#### TASK TO CARRY OUT:
Every entry should be repeated exactly. Omit the pictures.
===== DATA SHOWN
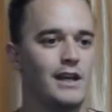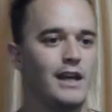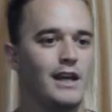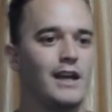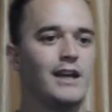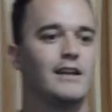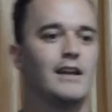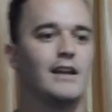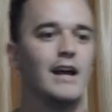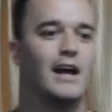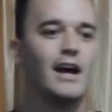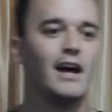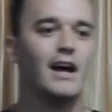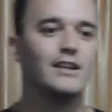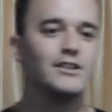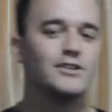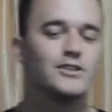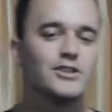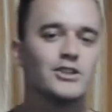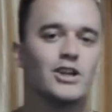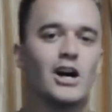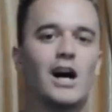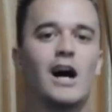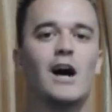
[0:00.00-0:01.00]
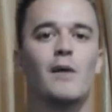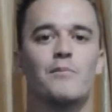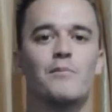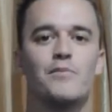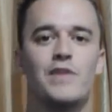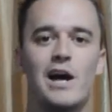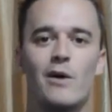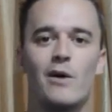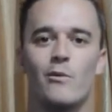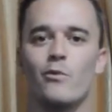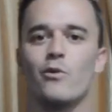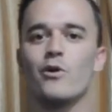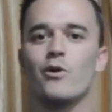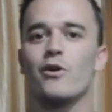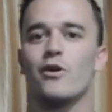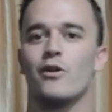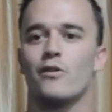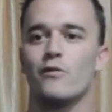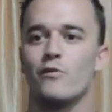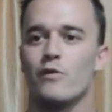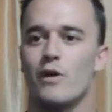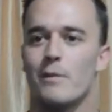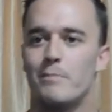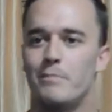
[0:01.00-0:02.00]
and adopt that
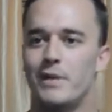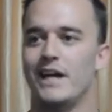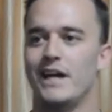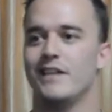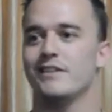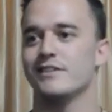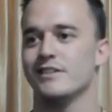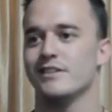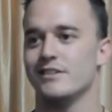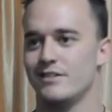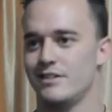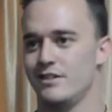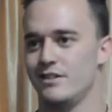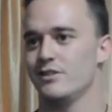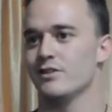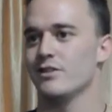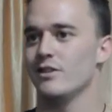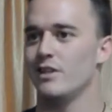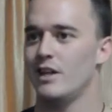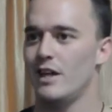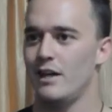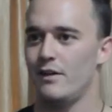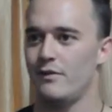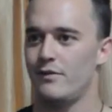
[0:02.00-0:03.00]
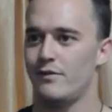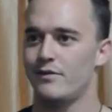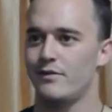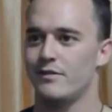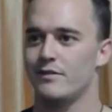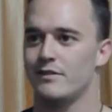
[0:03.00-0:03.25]
word repentance in your life.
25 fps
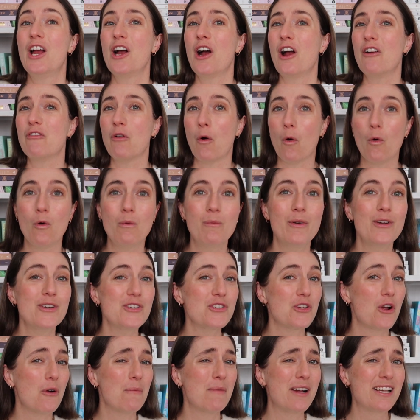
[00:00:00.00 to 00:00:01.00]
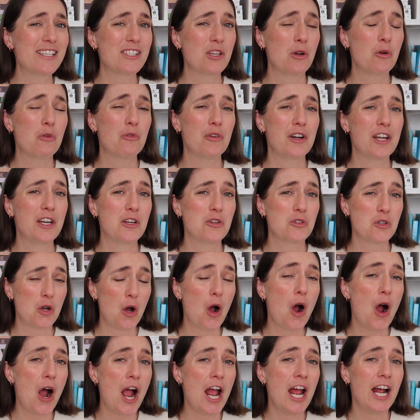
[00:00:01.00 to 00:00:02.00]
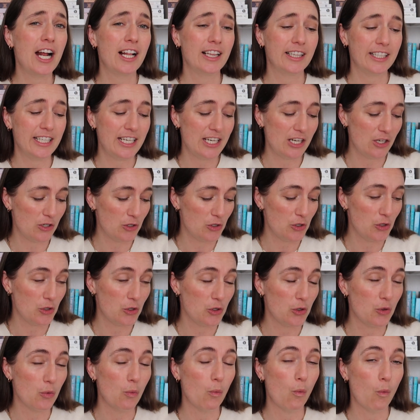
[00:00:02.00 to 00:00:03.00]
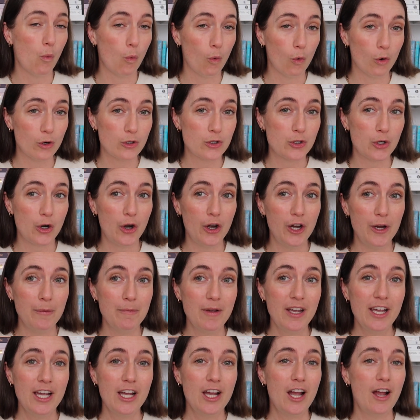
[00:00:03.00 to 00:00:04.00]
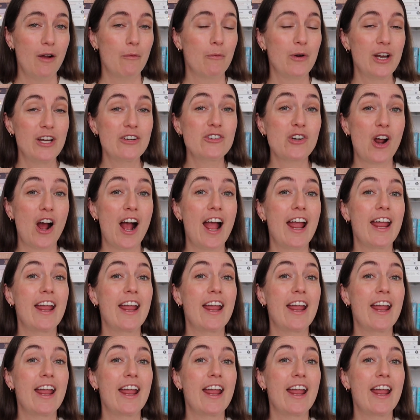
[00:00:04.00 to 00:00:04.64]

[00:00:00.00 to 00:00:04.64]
I've almost got myself an entirely new wardrobe, which I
==========
#### RESPONSE AREA:
[0:00.00-0:01.00]
[0:01.00-0:02.00]
and adopt that
[0:02.00-0:03.00]
[0:03.00-0:03.25]
word repentance in your life.
25 fps
[00:00:00.00 to 00:00:01.00]
[00:00:01.00 to 00:00:02.00]
[00:00:02.00 to 00:00:03.00]
[00:00:03.00 to 00:00:04.00]
[00:00:04.00 to 00:00:04.64]

[00:00:00.00 to 00:00:04.64]
I've almost got myself an entirely new wardrobe, which I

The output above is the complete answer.